Las micropausas activas: contra el sedentarismo de oficina
Pasar muchas horas sentado genera una acumulación de tensión en espalda, cuello y caderas. No hace falta un estiramiento elaborado. Con levantarse, dar diez pasos y hacer dos o tres movimientos de movilidad articular cada hora, el cuerpo agradece enormemente el cambio.
Puedes usar el temporizador del móvil o aprovechar las transiciones naturales del trabajo: cada vez que terminas una tarea, antes de empezar la siguiente, levántate un momento. Ese gesto rompe el patrón y reactiva la circulación.

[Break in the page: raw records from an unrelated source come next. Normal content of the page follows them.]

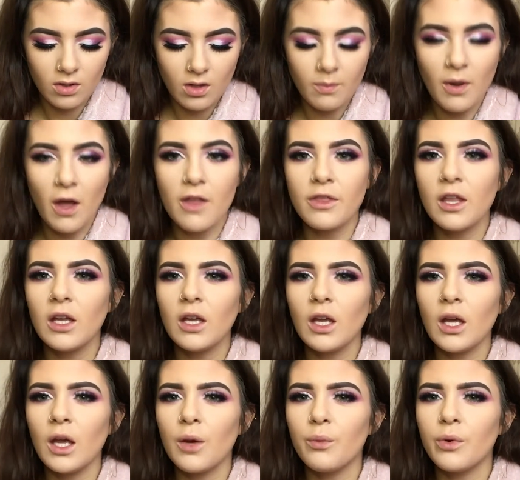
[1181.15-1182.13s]
But I think
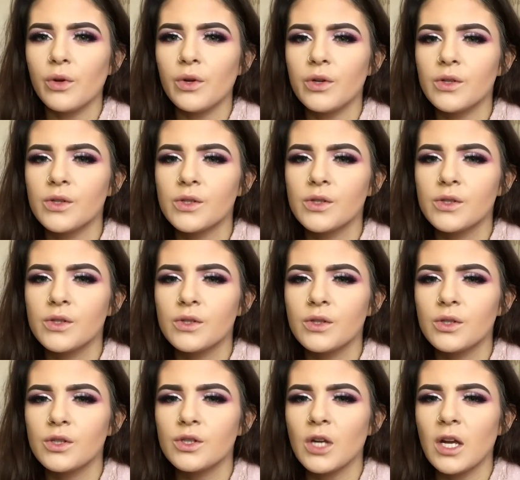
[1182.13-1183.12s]
it was
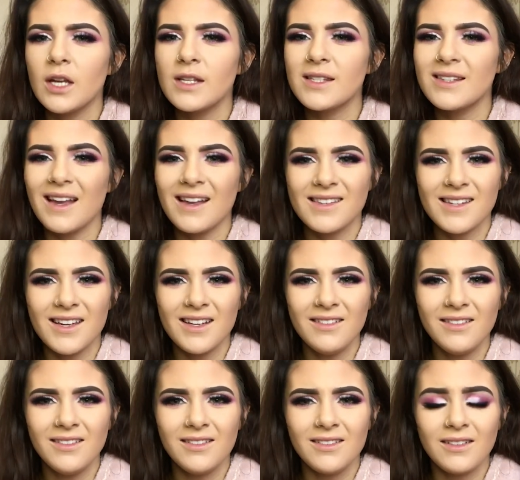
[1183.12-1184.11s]
shade Satin,
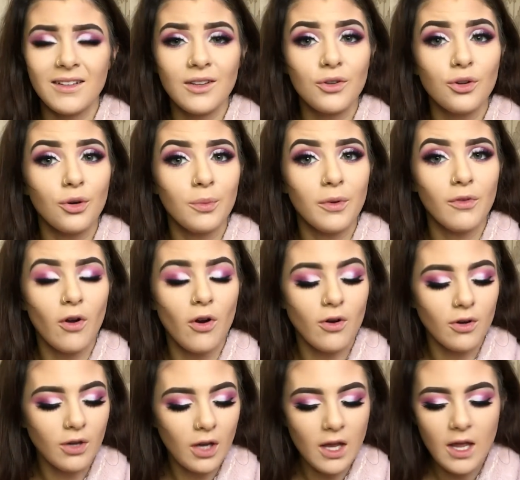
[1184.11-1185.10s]
could be
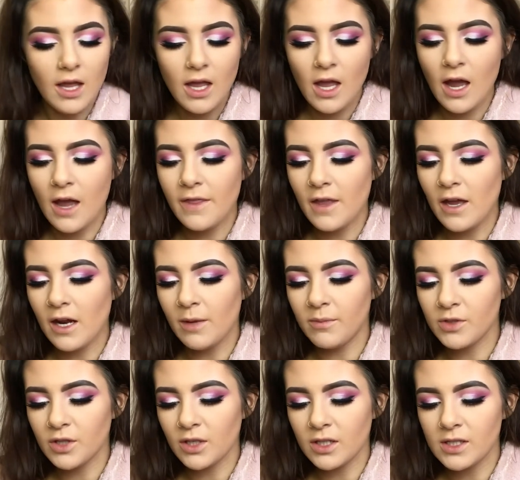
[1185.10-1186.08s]
wrong. And then I'm
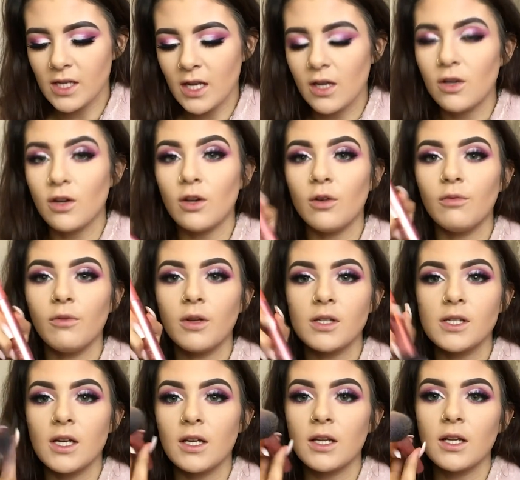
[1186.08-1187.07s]
just going to take a Real
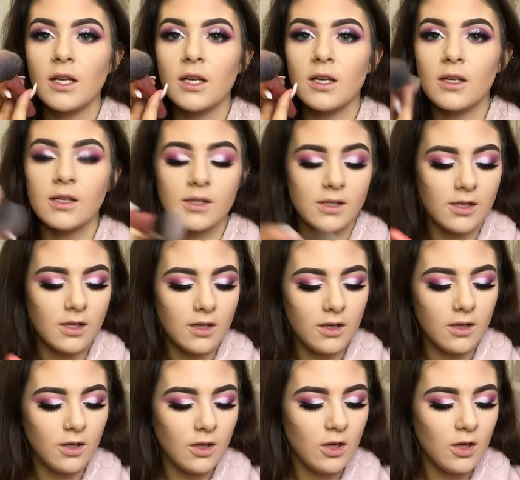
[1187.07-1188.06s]
Techniques
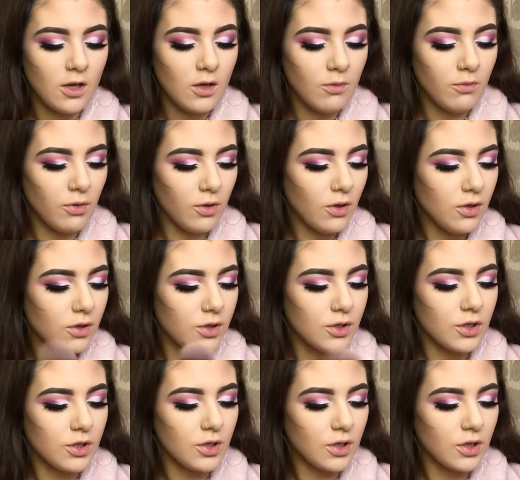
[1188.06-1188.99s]
brush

Muchos que trabajan en oficina notan que después de implementar estas pausas la sensación de cansancio al terminar la jornada cambia: en lugar de llegar a casa sintiendo la espalda bloqueada y los niveles de energía por el suelo, mantienen algo más de vitalidad para el resto de la tarde.
Repensar el transporte cotidiano
El trayecto al trabajo o a los recados es uno de los espacios más infrautilizados para el movimiento. Cambiar el coche o el transporte público por la bicicleta aunque sea parcialmente —o combinar transporte con tramos a pie— puede sumar una cantidad significativa de movimiento sin que lo sientas como «hacer deporte».

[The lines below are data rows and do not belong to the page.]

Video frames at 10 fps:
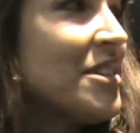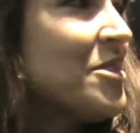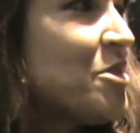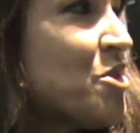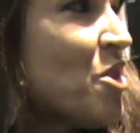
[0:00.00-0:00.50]

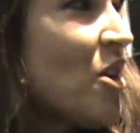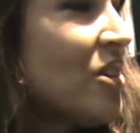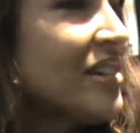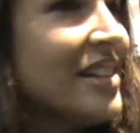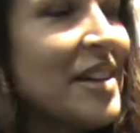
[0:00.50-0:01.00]
they're
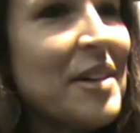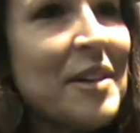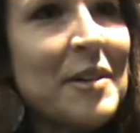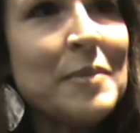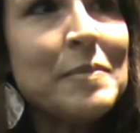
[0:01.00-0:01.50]
strong.
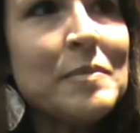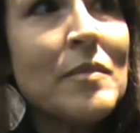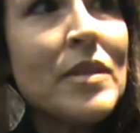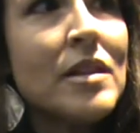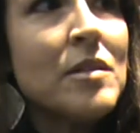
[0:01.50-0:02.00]

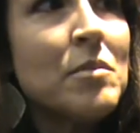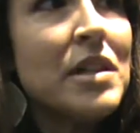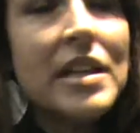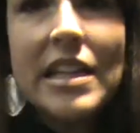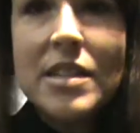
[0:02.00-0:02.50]

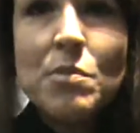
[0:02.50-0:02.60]
But again,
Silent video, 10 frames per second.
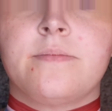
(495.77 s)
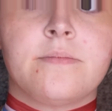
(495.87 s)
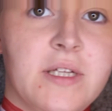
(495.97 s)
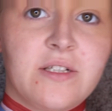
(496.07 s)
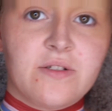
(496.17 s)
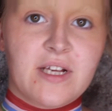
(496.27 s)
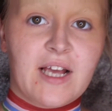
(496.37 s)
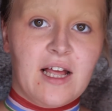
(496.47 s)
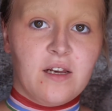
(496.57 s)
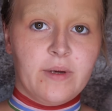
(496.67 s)
This looks like a
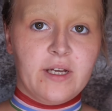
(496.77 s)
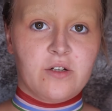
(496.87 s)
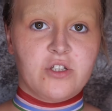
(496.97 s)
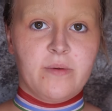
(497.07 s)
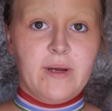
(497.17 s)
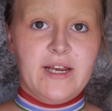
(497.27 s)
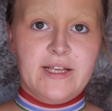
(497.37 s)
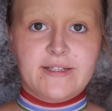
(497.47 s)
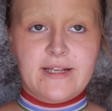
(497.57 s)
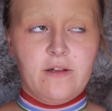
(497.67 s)
Halloween costume in
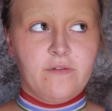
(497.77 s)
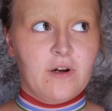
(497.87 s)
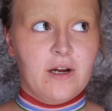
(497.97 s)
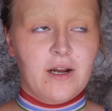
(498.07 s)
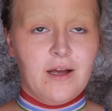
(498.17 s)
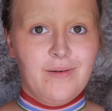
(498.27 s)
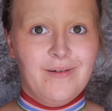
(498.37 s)
itself right now.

Si vives en ciudad, el tiempo en bicicleta suele ser similar al del transporte público en distancias cortas y medias, así que no estás «perdiendo» tiempo: lo estás usando para dos cosas a la vez.
Si añades 20 minutos de desplazamiento activo y 10 minutos de pausas activas al día, en una semana sumas casi 3 horas de movimiento sin haber «hecho ejercicio» en el sentido convencional.
Convertir momentos cotidianos en oportunidades de movimiento
La cocina, la compra, el tiempo con los hijos o las mascotas: todos estos momentos tienen potencial de movimiento que normalmente no aprovechamos.
Algunas ideas concretas:
- Mientras esperas que hierva el agua o se calienta la comida, haz unos estiramentos de pie junto a la encimera
- En el supermercado, haz una vuelta completa antes de empezar a coger productos
- Si tienes perro, varía las rutas y añade tramos en cuesta
- Juega activamente con los niños en lugar de supervisar desde el banco
El cambio de mentalidad es el paso más importante: pasar de ver el movimiento como algo separado de la vida a verlo como algo integrado en ella. Cuando eso ocurre, las oportunidades aparecen por todas partes y los niveles de energía a lo largo del día se estabilizan de forma notable.